LISTED RECORDS below:

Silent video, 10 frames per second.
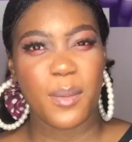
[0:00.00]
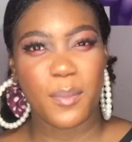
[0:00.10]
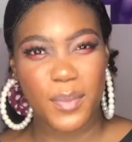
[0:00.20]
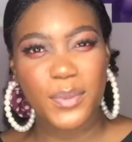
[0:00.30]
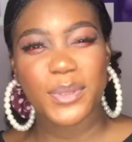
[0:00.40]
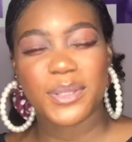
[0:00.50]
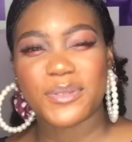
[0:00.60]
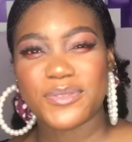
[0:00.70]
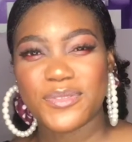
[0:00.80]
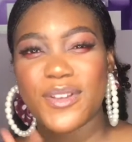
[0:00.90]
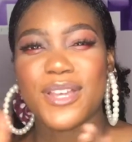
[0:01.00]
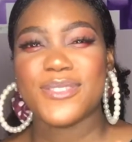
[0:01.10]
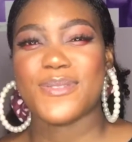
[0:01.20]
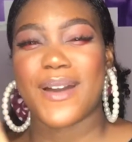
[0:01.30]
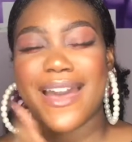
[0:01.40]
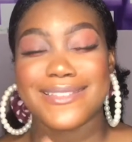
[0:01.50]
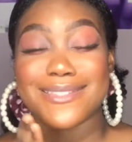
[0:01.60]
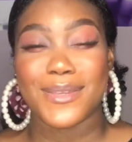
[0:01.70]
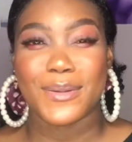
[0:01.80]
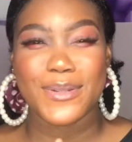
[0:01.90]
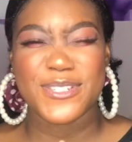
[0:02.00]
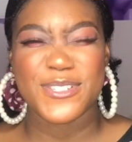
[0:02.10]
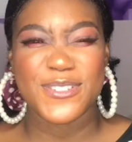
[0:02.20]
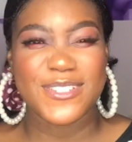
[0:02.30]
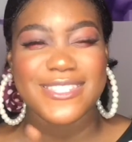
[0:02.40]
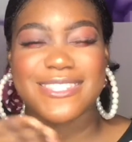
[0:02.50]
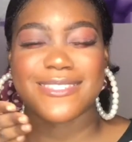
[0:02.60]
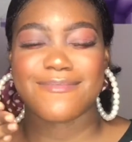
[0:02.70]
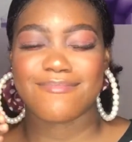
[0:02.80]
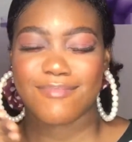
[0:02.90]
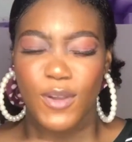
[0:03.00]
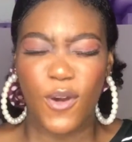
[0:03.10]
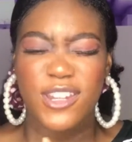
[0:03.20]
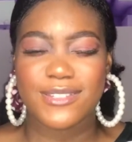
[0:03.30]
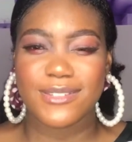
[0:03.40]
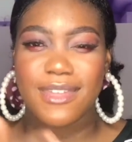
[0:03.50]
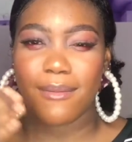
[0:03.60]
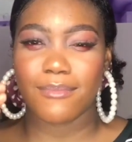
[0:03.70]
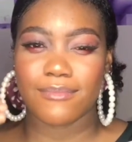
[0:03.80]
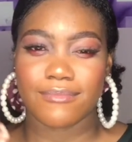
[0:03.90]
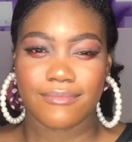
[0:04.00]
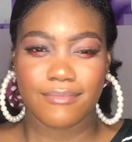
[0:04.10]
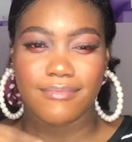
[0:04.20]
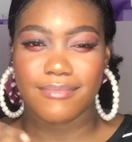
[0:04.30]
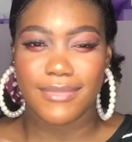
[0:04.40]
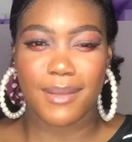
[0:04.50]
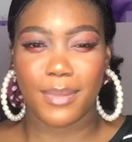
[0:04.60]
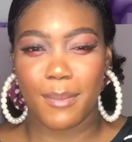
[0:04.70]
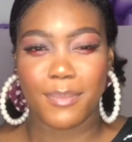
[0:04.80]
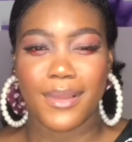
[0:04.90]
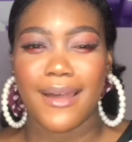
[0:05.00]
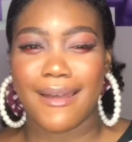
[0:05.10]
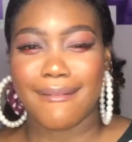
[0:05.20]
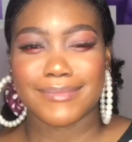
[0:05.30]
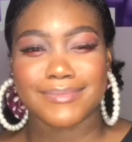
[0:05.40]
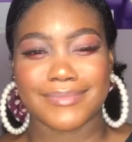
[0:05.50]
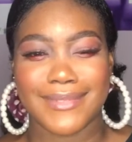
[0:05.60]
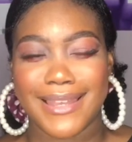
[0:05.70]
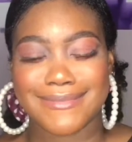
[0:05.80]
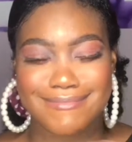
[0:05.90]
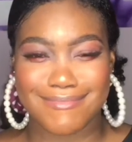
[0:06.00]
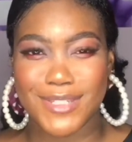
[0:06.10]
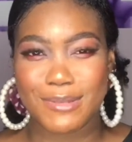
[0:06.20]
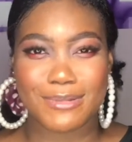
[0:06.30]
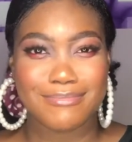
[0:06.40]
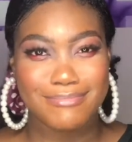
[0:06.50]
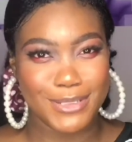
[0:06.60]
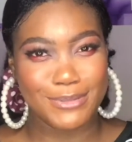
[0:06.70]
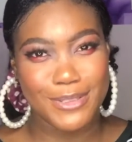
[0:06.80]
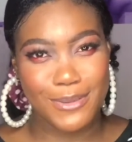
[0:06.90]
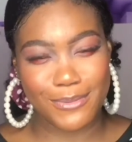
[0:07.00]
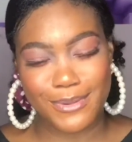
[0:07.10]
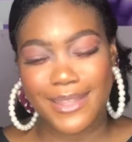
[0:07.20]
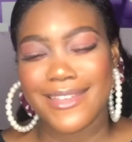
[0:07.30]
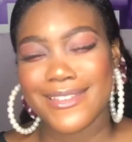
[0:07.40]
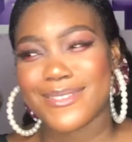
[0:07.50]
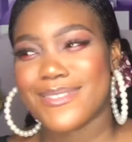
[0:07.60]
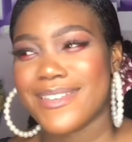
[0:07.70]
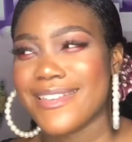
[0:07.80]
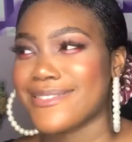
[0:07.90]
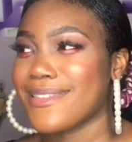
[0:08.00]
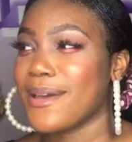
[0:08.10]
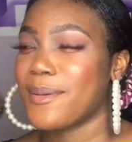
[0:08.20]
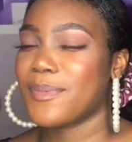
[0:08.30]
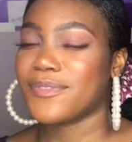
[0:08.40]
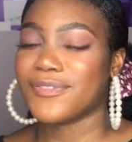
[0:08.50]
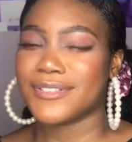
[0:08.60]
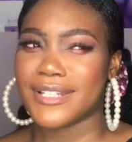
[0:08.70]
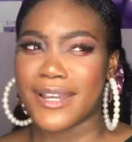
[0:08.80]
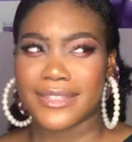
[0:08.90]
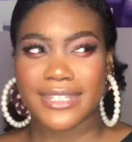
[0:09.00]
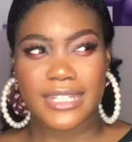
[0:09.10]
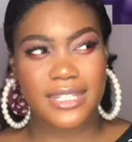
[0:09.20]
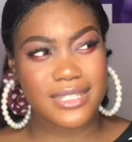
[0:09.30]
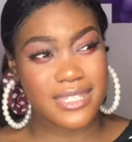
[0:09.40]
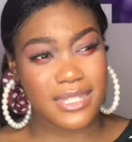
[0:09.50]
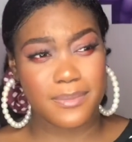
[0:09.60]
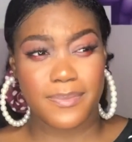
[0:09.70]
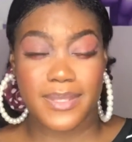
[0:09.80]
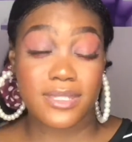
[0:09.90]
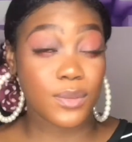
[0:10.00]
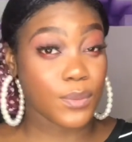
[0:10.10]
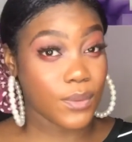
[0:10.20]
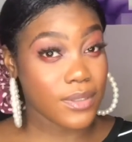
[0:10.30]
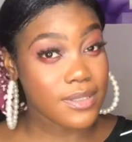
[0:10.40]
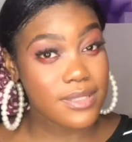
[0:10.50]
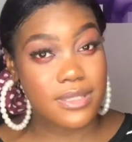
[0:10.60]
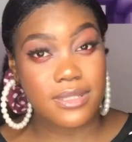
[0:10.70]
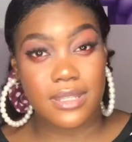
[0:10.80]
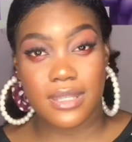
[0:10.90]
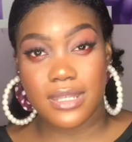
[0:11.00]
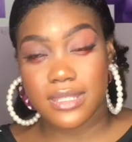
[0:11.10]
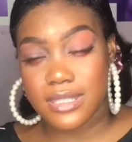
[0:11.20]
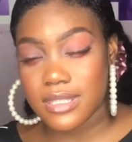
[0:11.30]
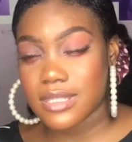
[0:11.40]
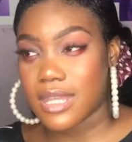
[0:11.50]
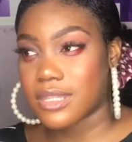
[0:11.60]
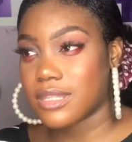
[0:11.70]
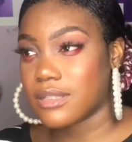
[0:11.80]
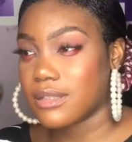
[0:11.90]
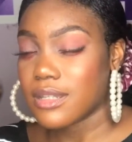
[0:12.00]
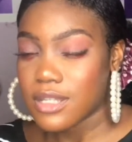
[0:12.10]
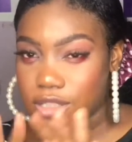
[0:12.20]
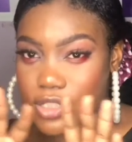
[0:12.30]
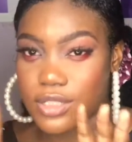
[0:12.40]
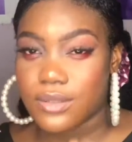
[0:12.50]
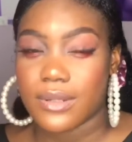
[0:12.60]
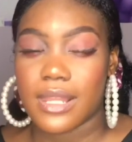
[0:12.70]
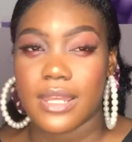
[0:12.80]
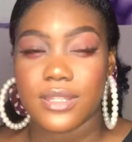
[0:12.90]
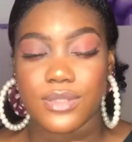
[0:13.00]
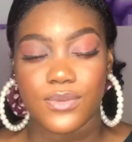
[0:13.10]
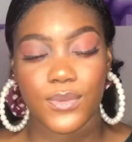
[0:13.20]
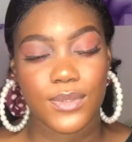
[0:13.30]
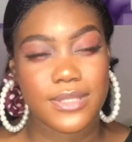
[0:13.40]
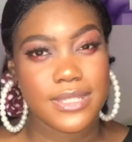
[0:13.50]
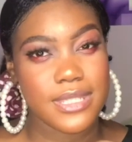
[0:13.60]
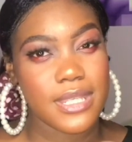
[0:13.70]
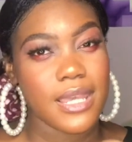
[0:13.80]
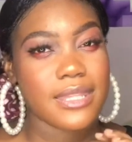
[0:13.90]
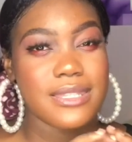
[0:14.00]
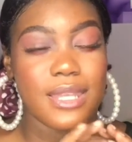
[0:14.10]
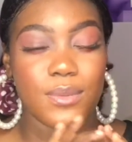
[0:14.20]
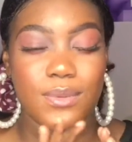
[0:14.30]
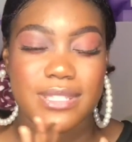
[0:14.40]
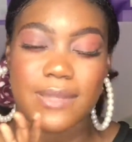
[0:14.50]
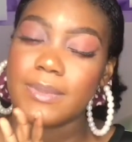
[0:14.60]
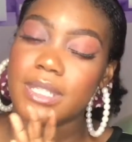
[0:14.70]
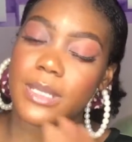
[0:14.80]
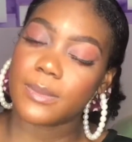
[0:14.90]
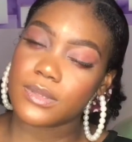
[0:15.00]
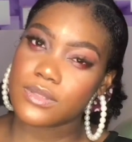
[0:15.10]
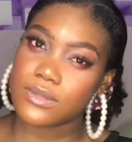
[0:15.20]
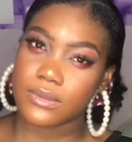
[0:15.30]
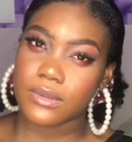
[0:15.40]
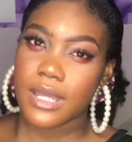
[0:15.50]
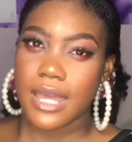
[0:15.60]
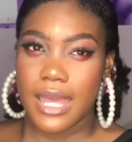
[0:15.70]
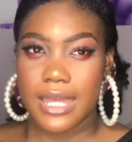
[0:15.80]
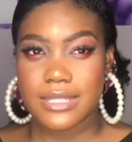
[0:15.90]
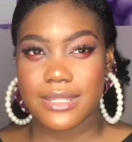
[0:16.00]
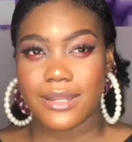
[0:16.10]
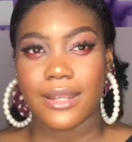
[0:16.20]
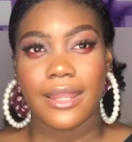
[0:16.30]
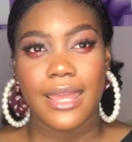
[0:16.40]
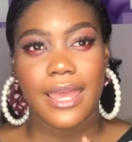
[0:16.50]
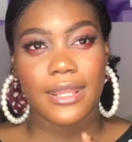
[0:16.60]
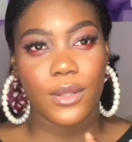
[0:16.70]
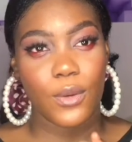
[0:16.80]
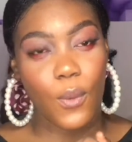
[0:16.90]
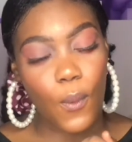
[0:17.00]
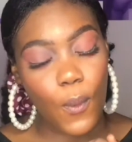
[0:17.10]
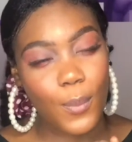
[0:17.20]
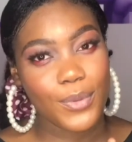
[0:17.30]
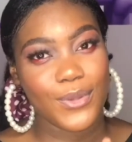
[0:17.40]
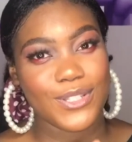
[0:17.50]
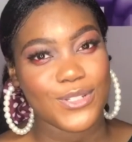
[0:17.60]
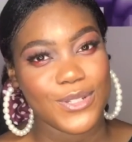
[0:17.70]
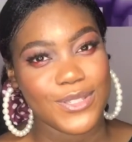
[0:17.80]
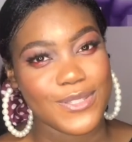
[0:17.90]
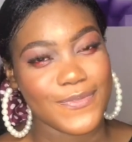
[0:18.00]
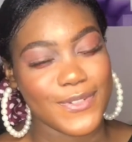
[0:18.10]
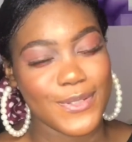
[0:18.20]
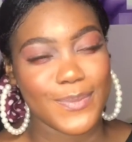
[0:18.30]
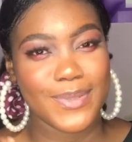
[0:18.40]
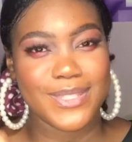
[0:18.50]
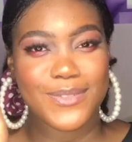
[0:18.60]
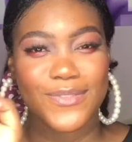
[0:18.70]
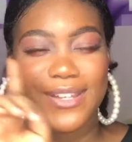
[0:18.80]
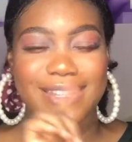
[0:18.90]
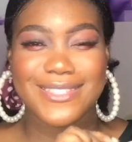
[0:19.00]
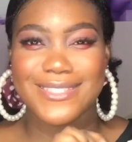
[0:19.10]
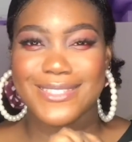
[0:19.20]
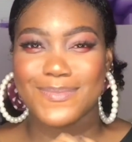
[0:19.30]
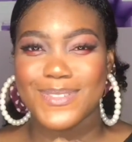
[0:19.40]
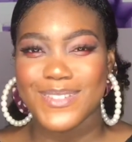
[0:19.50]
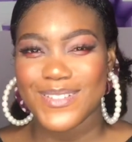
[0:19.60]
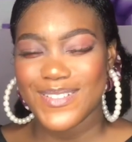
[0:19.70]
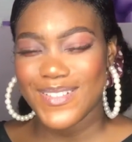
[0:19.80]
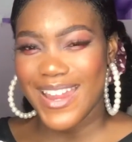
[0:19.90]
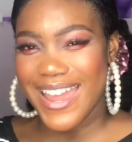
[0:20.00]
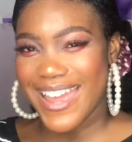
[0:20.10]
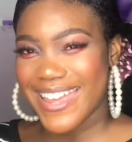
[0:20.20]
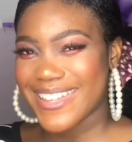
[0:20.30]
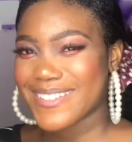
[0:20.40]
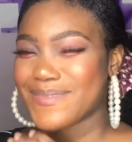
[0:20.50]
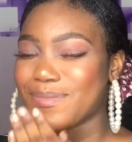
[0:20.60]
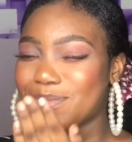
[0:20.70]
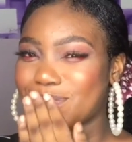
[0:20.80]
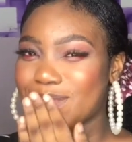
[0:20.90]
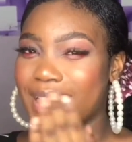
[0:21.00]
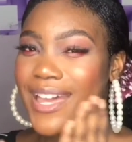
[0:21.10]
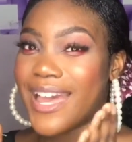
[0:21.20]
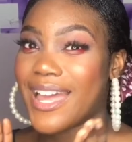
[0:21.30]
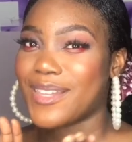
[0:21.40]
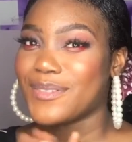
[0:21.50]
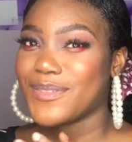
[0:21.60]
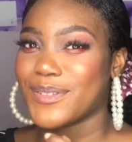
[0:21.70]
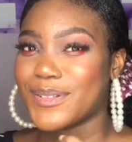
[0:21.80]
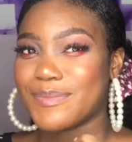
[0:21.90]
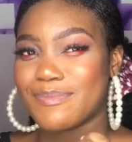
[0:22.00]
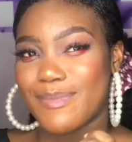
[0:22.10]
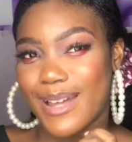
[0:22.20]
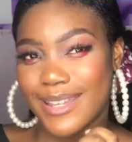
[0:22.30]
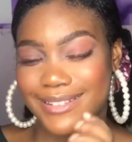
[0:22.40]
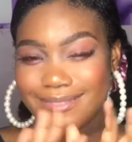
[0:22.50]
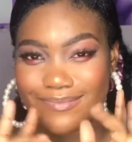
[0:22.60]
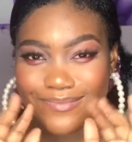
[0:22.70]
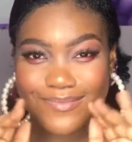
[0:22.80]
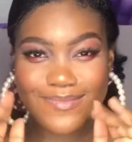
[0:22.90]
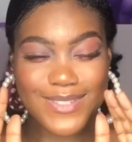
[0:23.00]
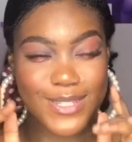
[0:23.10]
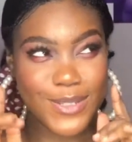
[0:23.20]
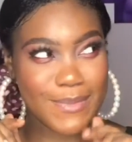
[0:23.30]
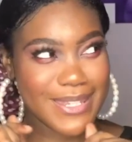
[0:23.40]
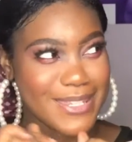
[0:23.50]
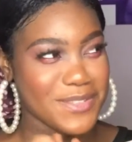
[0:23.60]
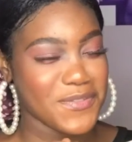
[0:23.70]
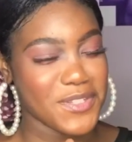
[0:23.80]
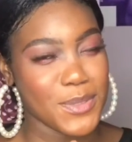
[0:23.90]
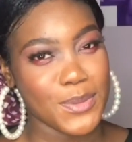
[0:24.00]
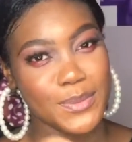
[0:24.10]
bold enough to answer your questions according to them, blah blah blah, and so yes, but for now I think these are the basic ones. Yes, these are the generalized ones. These are the ones I've been able to answer, and I hope you enjoyed this video. Please don't forget to subscribe. I love you all. Bye. See you in my next video.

End of LISTED RECORDS.

> _EXERCISE BRIEF_
Images must not appear; print each record precisely as it reads.

> _RESULT FOR THIS TASK_
Silent video, 10 frames per second.
[0:00.00]
[0:00.10]
[0:00.20]
[0:00.30]
[0:00.40]
[0:00.50]
[0:00.60]
[0:00.70]
[0:00.80]
[0:00.90]
[0:01.00]
[0:01.10]
[0:01.20]
[0:01.30]
[0:01.40]
[0:01.50]
[0:01.60]
[0:01.70]
[0:01.80]
[0:01.90]
[0:02.00]
[0:02.10]
[0:02.20]
[0:02.30]
[0:02.40]
[0:02.50]
[0:02.60]
[0:02.70]
[0:02.80]
[0:02.90]
[0:03.00]
[0:03.10]
[0:03.20]
[0:03.30]
[0:03.40]
[0:03.50]
[0:03.60]
[0:03.70]
[0:03.80]
[0:03.90]
[0:04.00]
[0:04.10]
[0:04.20]
[0:04.30]
[0:04.40]
[0:04.50]
[0:04.60]
[0:04.70]
[0:04.80]
[0:04.90]
[0:05.00]
[0:05.10]
[0:05.20]
[0:05.30]
[0:05.40]
[0:05.50]
[0:05.60]
[0:05.70]
[0:05.80]
[0:05.90]
[0:06.00]
[0:06.10]
[0:06.20]
[0:06.30]
[0:06.40]
[0:06.50]
[0:06.60]
[0:06.70]
[0:06.80]
[0:06.90]
[0:07.00]
[0:07.10]
[0:07.20]
[0:07.30]
[0:07.40]
[0:07.50]
[0:07.60]
[0:07.70]
[0:07.80]
[0:07.90]
[0:08.00]
[0:08.10]
[0:08.20]
[0:08.30]
[0:08.40]
[0:08.50]
[0:08.60]
[0:08.70]
[0:08.80]
[0:08.90]
[0:09.00]
[0:09.10]
[0:09.20]
[0:09.30]
[0:09.40]
[0:09.50]
[0:09.60]
[0:09.70]
[0:09.80]
[0:09.90]
[0:10.00]
[0:10.10]
[0:10.20]
[0:10.30]
[0:10.40]
[0:10.50]
[0:10.60]
[0:10.70]
[0:10.80]
[0:10.90]
[0:11.00]
[0:11.10]
[0:11.20]
[0:11.30]
[0:11.40]
[0:11.50]
[0:11.60]
[0:11.70]
[0:11.80]
[0:11.90]
[0:12.00]
[0:12.10]
[0:12.20]
[0:12.30]
[0:12.40]
[0:12.50]
[0:12.60]
[0:12.70]
[0:12.80]
[0:12.90]
[0:13.00]
[0:13.10]
[0:13.20]
[0:13.30]
[0:13.40]
[0:13.50]
[0:13.60]
[0:13.70]
[0:13.80]
[0:13.90]
[0:14.00]
[0:14.10]
[0:14.20]
[0:14.30]
[0:14.40]
[0:14.50]
[0:14.60]
[0:14.70]
[0:14.80]
[0:14.90]
[0:15.00]
[0:15.10]
[0:15.20]
[0:15.30]
[0:15.40]
[0:15.50]
[0:15.60]
[0:15.70]
[0:15.80]
[0:15.90]
[0:16.00]
[0:16.10]
[0:16.20]
[0:16.30]
[0:16.40]
[0:16.50]
[0:16.60]
[0:16.70]
[0:16.80]
[0:16.90]
[0:17.00]
[0:17.10]
[0:17.20]
[0:17.30]
[0:17.40]
[0:17.50]
[0:17.60]
[0:17.70]
[0:17.80]
[0:17.90]
[0:18.00]
[0:18.10]
[0:18.20]
[0:18.30]
[0:18.40]
[0:18.50]
[0:18.60]
[0:18.70]
[0:18.80]
[0:18.90]
[0:19.00]
[0:19.10]
[0:19.20]
[0:19.30]
[0:19.40]
[0:19.50]
[0:19.60]
[0:19.70]
[0:19.80]
[0:19.90]
[0:20.00]
[0:20.10]
[0:20.20]
[0:20.30]
[0:20.40]
[0:20.50]
[0:20.60]
[0:20.70]
[0:20.80]
[0:20.90]
[0:21.00]
[0:21.10]
[0:21.20]
[0:21.30]
[0:21.40]
[0:21.50]
[0:21.60]
[0:21.70]
[0:21.80]
[0:21.90]
[0:22.00]
[0:22.10]
[0:22.20]
[0:22.30]
[0:22.40]
[0:22.50]
[0:22.60]
[0:22.70]
[0:22.80]
[0:22.90]
[0:23.00]
[0:23.10]
[0:23.20]
[0:23.30]
[0:23.40]
[0:23.50]
[0:23.60]
[0:23.70]
[0:23.80]
[0:23.90]
[0:24.00]
[0:24.10]
bold enough to answer your questions according to them, blah blah blah, and so yes, but for now I think these are the basic ones. Yes, these are the generalized ones. These are the ones I've been able to answer, and I hope you enjoyed this video. Please don't forget to subscribe. I love you all. Bye. See you in my next video.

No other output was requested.